Human speech is like a cracked cauldron on which we bang out tunes that make bears dance, when what we want is to move the stars to pity.
About This Quote
This line comes from Gustave Flaubert’s novel *Madame Bovary* (1856; published in book form 1857), in a passage reflecting on the inadequacy of language to convey the full intensity of inner feeling. Flaubert—famously exacting about style and the “mot juste”—often dramatizes the gap between lived emotion and the clichés or blunt instruments available in ordinary speech. In *Madame Bovary*, that tension is central: characters reach for grand sentiments, but their words frequently collapse into banality, misunderstanding, or self-deception.

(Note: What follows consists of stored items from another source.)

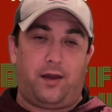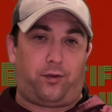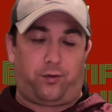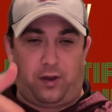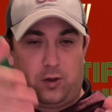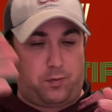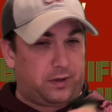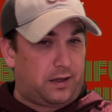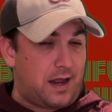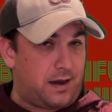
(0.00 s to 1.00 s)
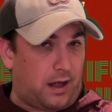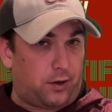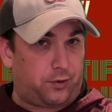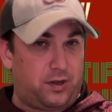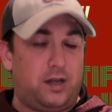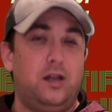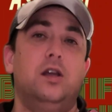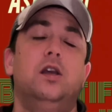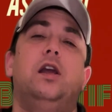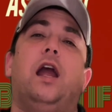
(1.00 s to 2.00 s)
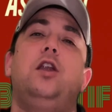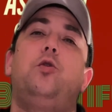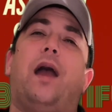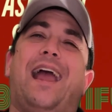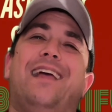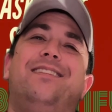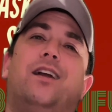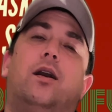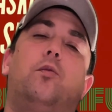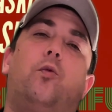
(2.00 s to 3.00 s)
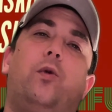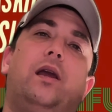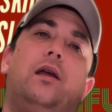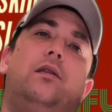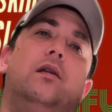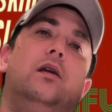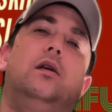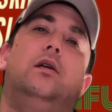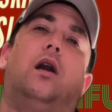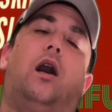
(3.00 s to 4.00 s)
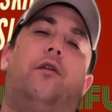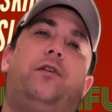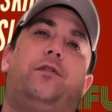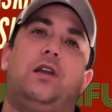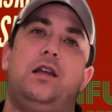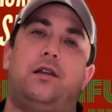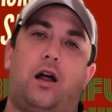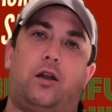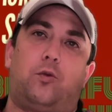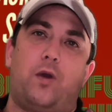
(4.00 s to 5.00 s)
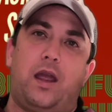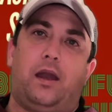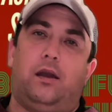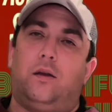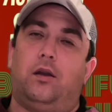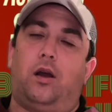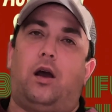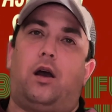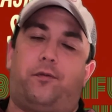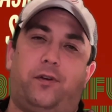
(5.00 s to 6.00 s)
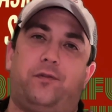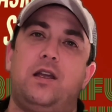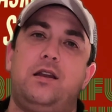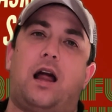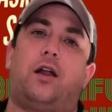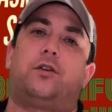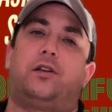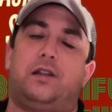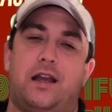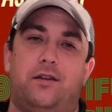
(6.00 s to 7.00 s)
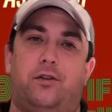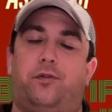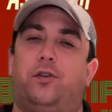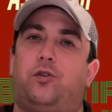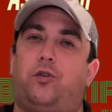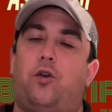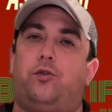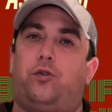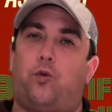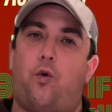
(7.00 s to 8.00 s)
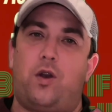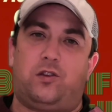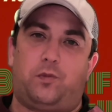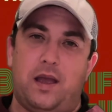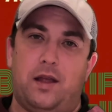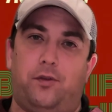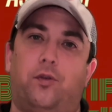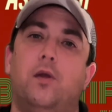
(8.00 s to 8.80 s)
So say you put the $10 in and you end up with a $15 win, $15 at the end of those 20 spins.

The image of the “cracked cauldron” encapsulates Flaubert’s skeptical view of rhetoric and romantic expression, a theme that also underpins the novel’s critique of sentimental literature and bourgeois discourse.
Interpretation
Flaubert compares human speech to a damaged instrument: it can still produce noise sufficient to entertain (“make bears dance”), but it cannot achieve the sublime task we secretly demand of it—expressing profound emotion so powerfully it would “move the stars to pity.” The metaphor captures a tragic mismatch between aspiration and medium. We long for language to transmit the full truth of love, grief, or longing, yet words are worn, conventional, and imprecise. In *Madame Bovary*, this helps explain why characters’ declarations and fantasies so often disappoint: language becomes both the vehicle of desire and the barrier that prevents desire from being authentically communicated.
Variations
1) “Human language is like a cracked kettle on which we beat out tunes to make bears dance when we long to move the stars to pity.”
2) “Speech is like a cracked cauldron: we beat on it to make bears dance, when we want to move the stars to pity.”
3) “Language is a cracked kettle we bang on for dancing bears, though we would move the stars to compassion.”
Source
Gustave Flaubert, *Madame Bovary: Mœurs de province* (1856), Part I (original French: “La parole humaine est comme un chaudron fêlé…”).